The Pan-Valley Institute is preparing to present the 2017 Tamejavi Culture and Arts Series.
The Tamejavi Culture and Arts Series consists of public, story-based events that celebrate the culmination of the Tamejavi Cultural Organizing Fellowship Program, which encourages immigrants and refugees to become leaders and actors of change within their communities. Through their participation in the program, fellows learn the theory and practice of popular education, conduct community assessments and open spaces for public engagement and venues for their communities’ cultural and creative expression.
This year’s series will respond to the current political climate that has exacerbated the narrative that presents immigrants and refugees as a threat to society. Fellows will use the program’s various art venues to take a stand against an increase in discrimination and social exclusion.
This program aims to provide fellows with the tools necessary to form a deeper understanding of their communities, and gives Central Valley immigrants the unique opportunity to share, analyze and reflect on their individual and collective stories. By sparking a community dialogue, fellows are able to begin working toward the ultimate goal of inspiring community action towards social change, serving as a voice for those who would otherwise go unheard.
The fellows, made up of Palestinian, Hmong, Pakistani, Indigenous Mexican (Zapoteco and Triqui) and Cambodian immigrants and refugees, have spent the past 18 months interacting in a multicultural environment, where they learn from each other, organized and hosted cultural exchanges within and beyond their own communities.
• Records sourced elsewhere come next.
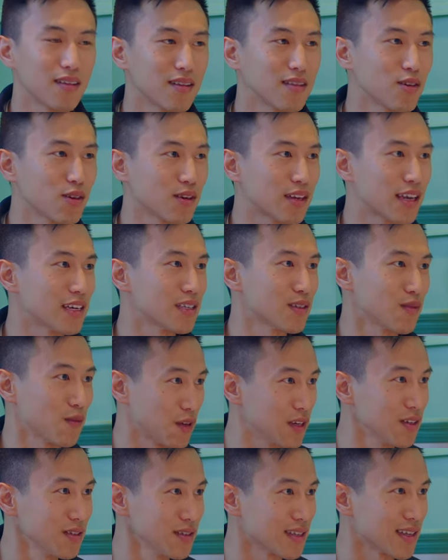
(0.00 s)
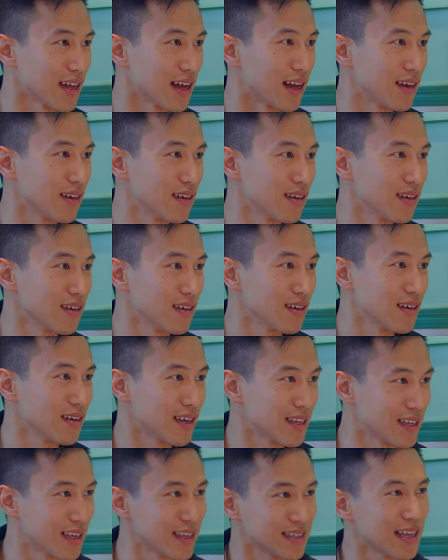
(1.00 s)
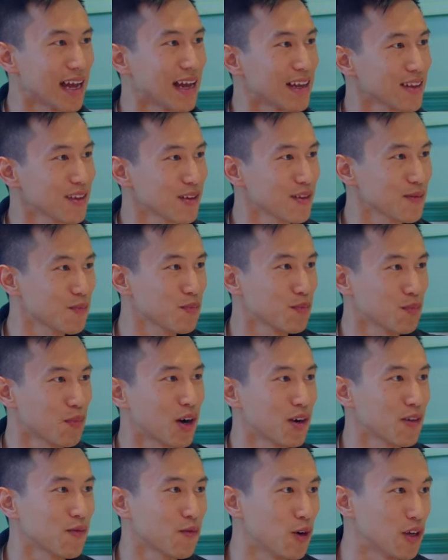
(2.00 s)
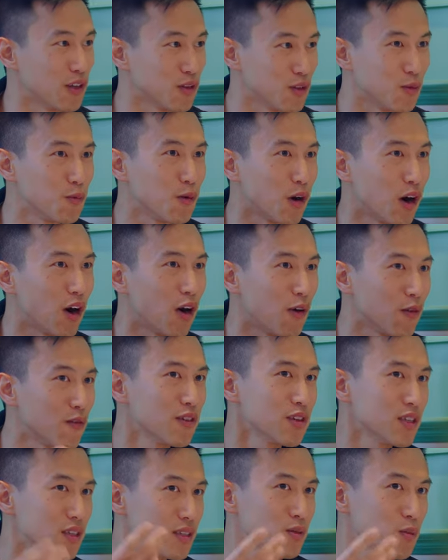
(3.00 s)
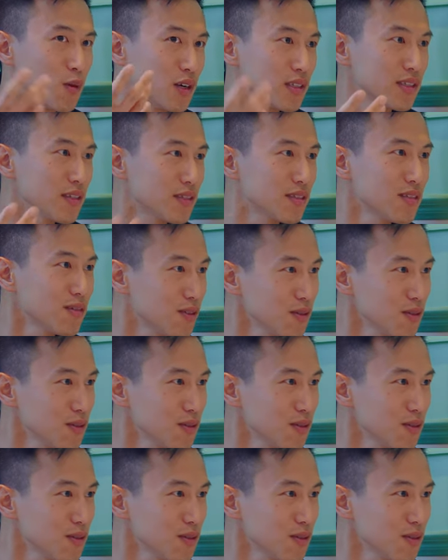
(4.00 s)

your guest feels that. Is that part of what you always wanted to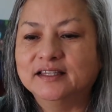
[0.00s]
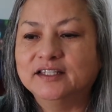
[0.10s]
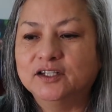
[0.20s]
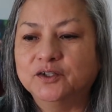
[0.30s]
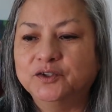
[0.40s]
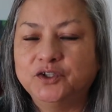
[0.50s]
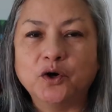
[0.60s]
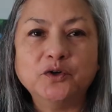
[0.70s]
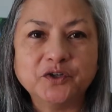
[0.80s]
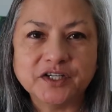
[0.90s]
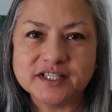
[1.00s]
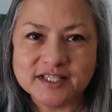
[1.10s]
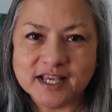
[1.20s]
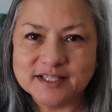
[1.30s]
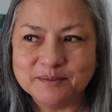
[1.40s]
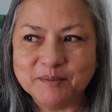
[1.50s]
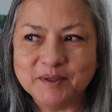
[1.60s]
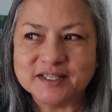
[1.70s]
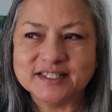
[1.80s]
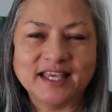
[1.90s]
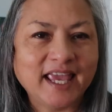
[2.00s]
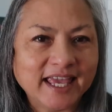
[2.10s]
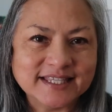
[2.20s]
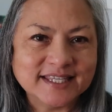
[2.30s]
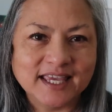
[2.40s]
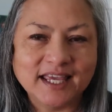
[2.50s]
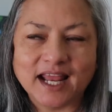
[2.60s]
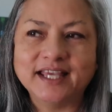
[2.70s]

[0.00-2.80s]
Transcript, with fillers: you know, don't criticize me because I can't take it.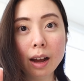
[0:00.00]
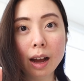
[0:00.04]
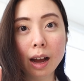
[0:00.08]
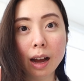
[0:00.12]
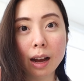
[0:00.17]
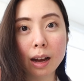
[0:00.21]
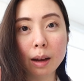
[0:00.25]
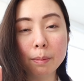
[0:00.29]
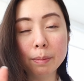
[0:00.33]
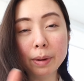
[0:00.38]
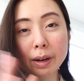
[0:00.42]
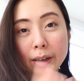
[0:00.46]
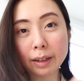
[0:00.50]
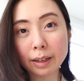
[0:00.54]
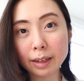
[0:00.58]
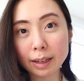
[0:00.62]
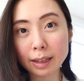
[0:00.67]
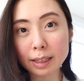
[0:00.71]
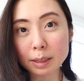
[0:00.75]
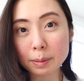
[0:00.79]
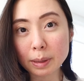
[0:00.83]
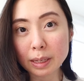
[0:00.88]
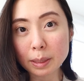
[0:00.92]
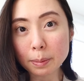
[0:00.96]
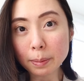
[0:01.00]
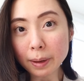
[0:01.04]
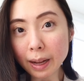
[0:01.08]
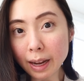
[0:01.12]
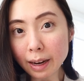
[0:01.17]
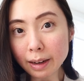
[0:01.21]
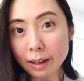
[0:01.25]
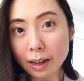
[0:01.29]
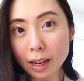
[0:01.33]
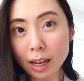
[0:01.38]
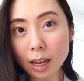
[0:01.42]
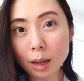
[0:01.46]
American Express
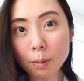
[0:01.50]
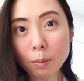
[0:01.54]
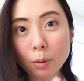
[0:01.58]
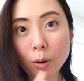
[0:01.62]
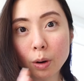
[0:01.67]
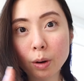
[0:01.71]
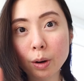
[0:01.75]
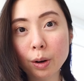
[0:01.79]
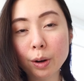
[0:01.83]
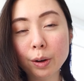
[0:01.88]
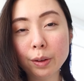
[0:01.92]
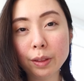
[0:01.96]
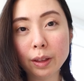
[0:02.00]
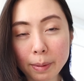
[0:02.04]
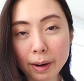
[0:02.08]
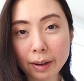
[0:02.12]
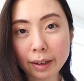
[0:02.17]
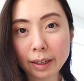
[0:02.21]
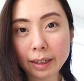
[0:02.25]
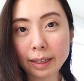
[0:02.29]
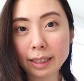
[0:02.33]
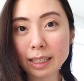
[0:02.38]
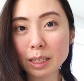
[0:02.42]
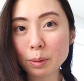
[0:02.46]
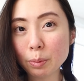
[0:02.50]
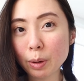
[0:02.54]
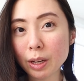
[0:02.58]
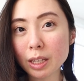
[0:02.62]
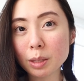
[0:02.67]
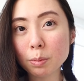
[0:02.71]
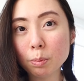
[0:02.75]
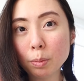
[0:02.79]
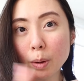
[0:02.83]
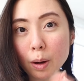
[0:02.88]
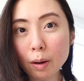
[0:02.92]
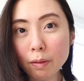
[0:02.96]
Platinum or American
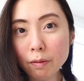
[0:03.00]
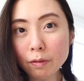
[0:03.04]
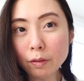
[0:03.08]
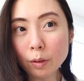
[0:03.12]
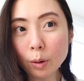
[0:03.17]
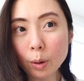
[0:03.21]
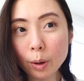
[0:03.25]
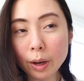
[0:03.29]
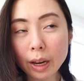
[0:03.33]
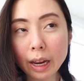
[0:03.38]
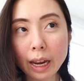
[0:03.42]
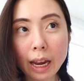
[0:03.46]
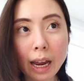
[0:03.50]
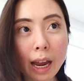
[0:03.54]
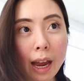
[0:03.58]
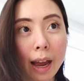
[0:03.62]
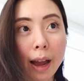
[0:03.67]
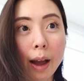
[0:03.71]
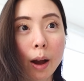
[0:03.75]
Express Bonvoy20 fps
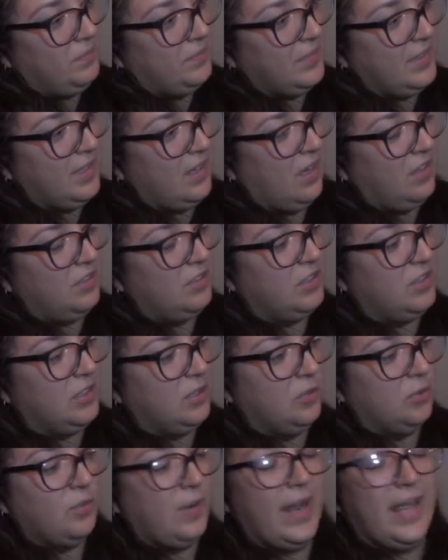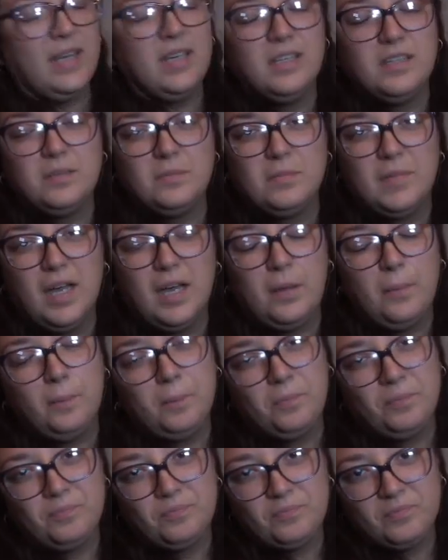other little random
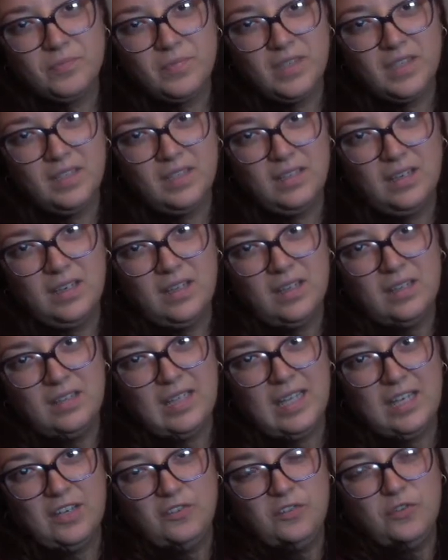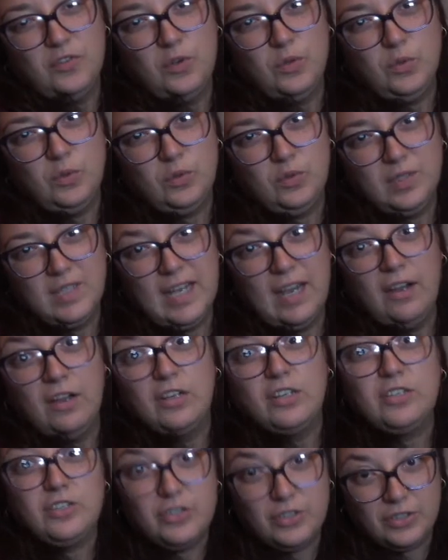like food
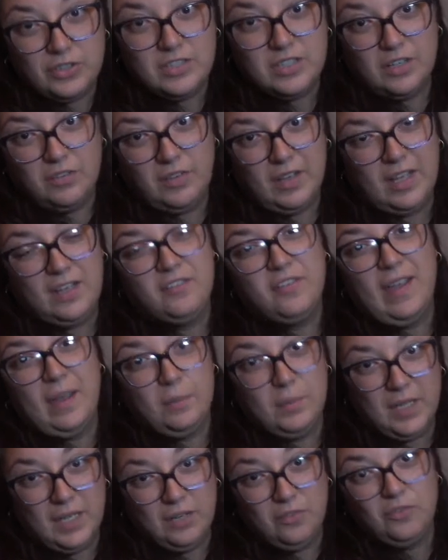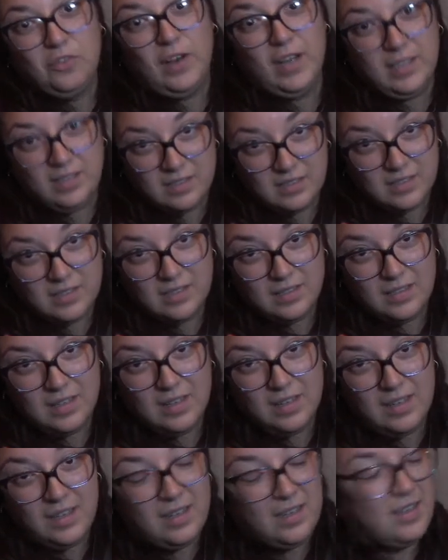caricatures of like family and friends.
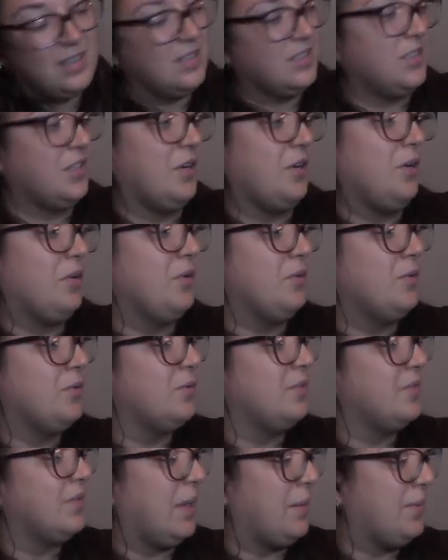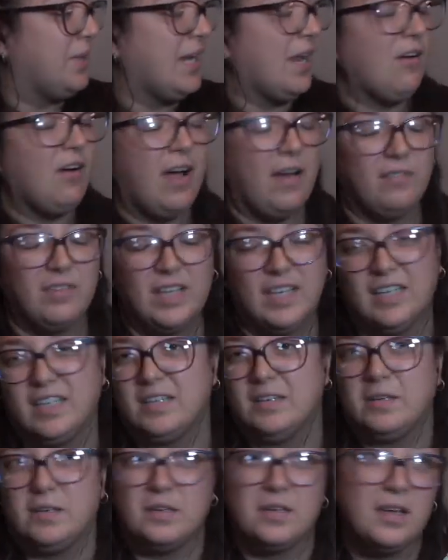So I mean, I'll have like
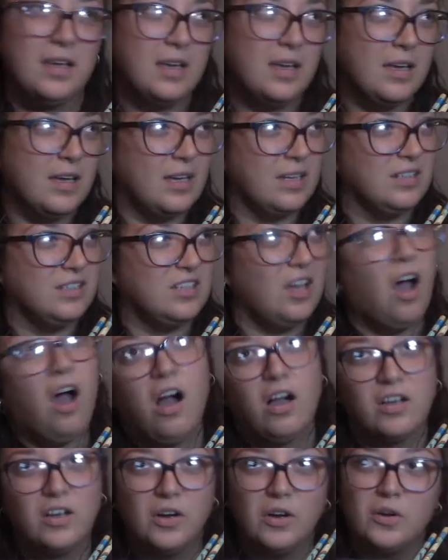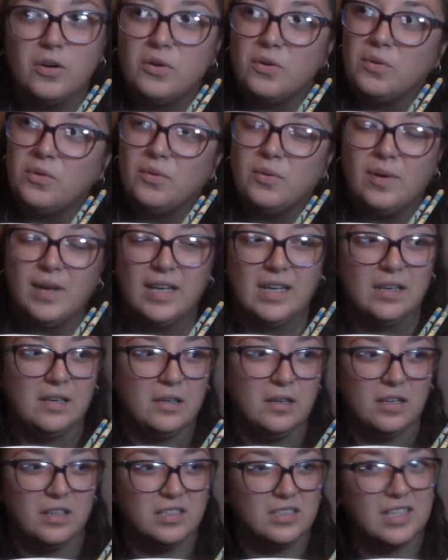a taco and
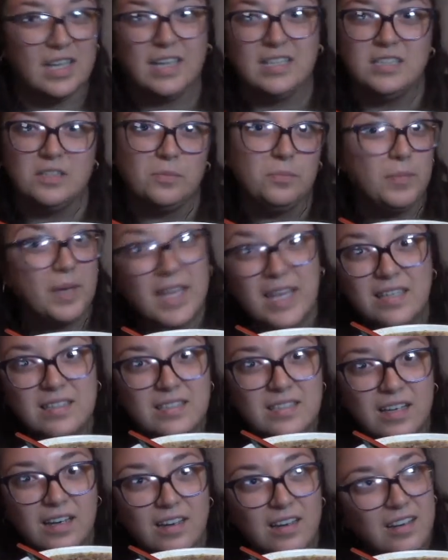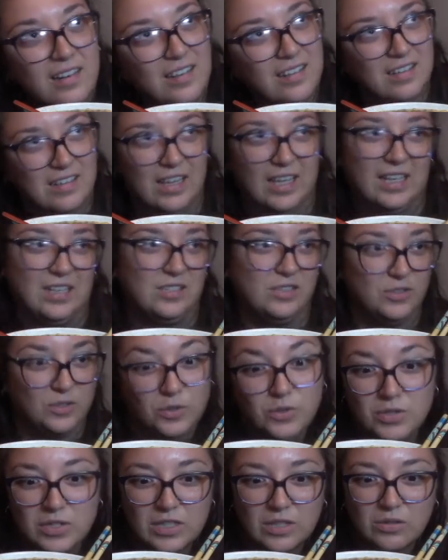a slice of pizza and like a
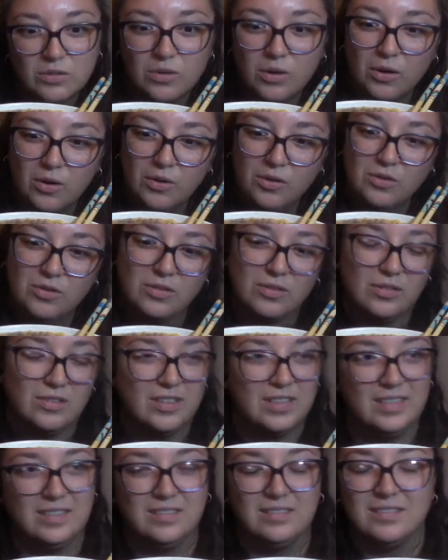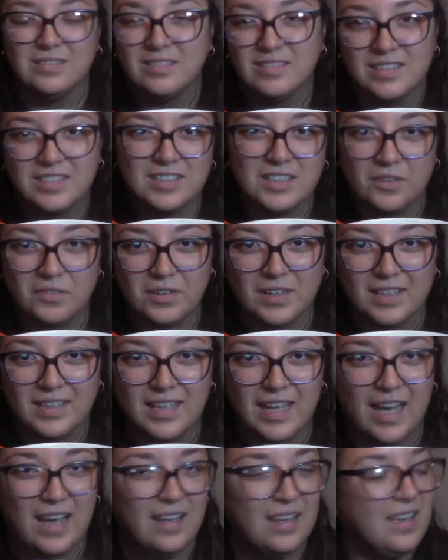sushi roll and stuff like
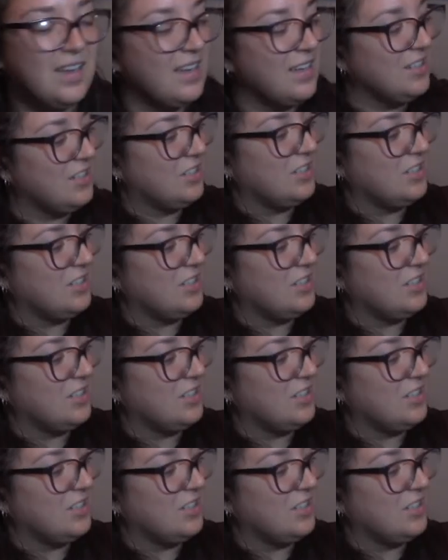that. There's a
Fellows participated in community visits around the San Joaquin Valley with the intention of expanding their knowledge of the Valley’s diversity, economic and social dynamics.
At various events throughout September and October, the fellows will communicate their discoveries through a series of public projects titled “Discovering and Decolonizing Shared Histories.” The presentations and events will offer opportunities to engage in dialogue about their present struggles amidst a climate of racism, their memories and traditions from their homelands, as well as their cultural and creative expression traditions.
The series, which began in July, will culminate with the VI Tamejavi Festival at Radio Park on Oct. 20 and 21.
Follows is a schedule of upcoming events, which are free to the public.
Discovering and Decolonizing Shared Histories
Saturday, Sept. 9 from 9 a.m. to 4 p.m.
Red Church, Fresno
This community dialogue aims at providing a space where Central Valley immigrant and refugee communities can share their histories and struggles with the hope of finding a common ground for building solidarity bonds.
Passing Down Cambodian Culinary Traditions
Saturday, Sept. 16 from 9:30 a.m. to 1:30 p.m.
Fresno Cambodian Buddhist Society
Organized by Sandab Suon, this event will use Cambodian food as a means to bring the Cambodian community together to socialize and learn about their roots.
Memories from Home: Raising Awareness for Syrian Families
Saturday, Sept. 23 from 6 to 8 p.m.
Collect Coffee Shop, Fresno
Organized by Poet Lee Herrick, this presentation to educate the public about what it’s like to be a refugee displaced by war, will feature a reading by novelist and Fresno State Professor Randa Jarrar.Triqui Textiles and Traditional Clothes
Sunday, Sept. 24 from noon to 4 p.m.
David Martinez’s presentation will offer Triqui women the opportunity to share their cultural tradition of textile weaving and embroidery.
Triqui Culture & Creative Expression: Textiles, Music, Language
Tuesday, Sept. 26 from noon to 2 p.m.
Madera Public Library
Maestro Fausto Sandoval Cruz will present an overview about Mexico’s indigenous Triqui people and the challenges they face in keeping their history, culture and language alive.
Tamejavi Festival VI
Friday & Saturday, Oct. 20 &21
Radio Park, Fresno
At the VI Tamejavi Festival, human narratives of immigrants and refugees who have crossed borders, rivers and oceans to escape wars, violence, poverty and oppression will be shared. Proposed immigration policies like building a wall, enforcing a Muslim ban and punishing sanctuary cities will be exposed. This engaging event will feature music, dance, food, a poetry corner, a Time Tunnel and a Wall that will feature memories of immigrants and refugees at the time of departing.
Please join us for an intimate look at how these emerging immigrant leaders learned to get in touch with their native cultures and traditions and sought ways to incorporate those into their communities here in the U.S. Putting a voice to the nation’s complex immigration problem and teaching fellows how to overcome the challenges they face is at the heart of the Tamejavi Culture and Arts Series.
We hope to humanize the prevailing immigration debate. The ultimate goal is for these stories to serve as the inspiration for building more welcoming communities – those that acknowledge immigrants new and old as positive contributors to the Valley’s economic, social and cultural wellbeing.”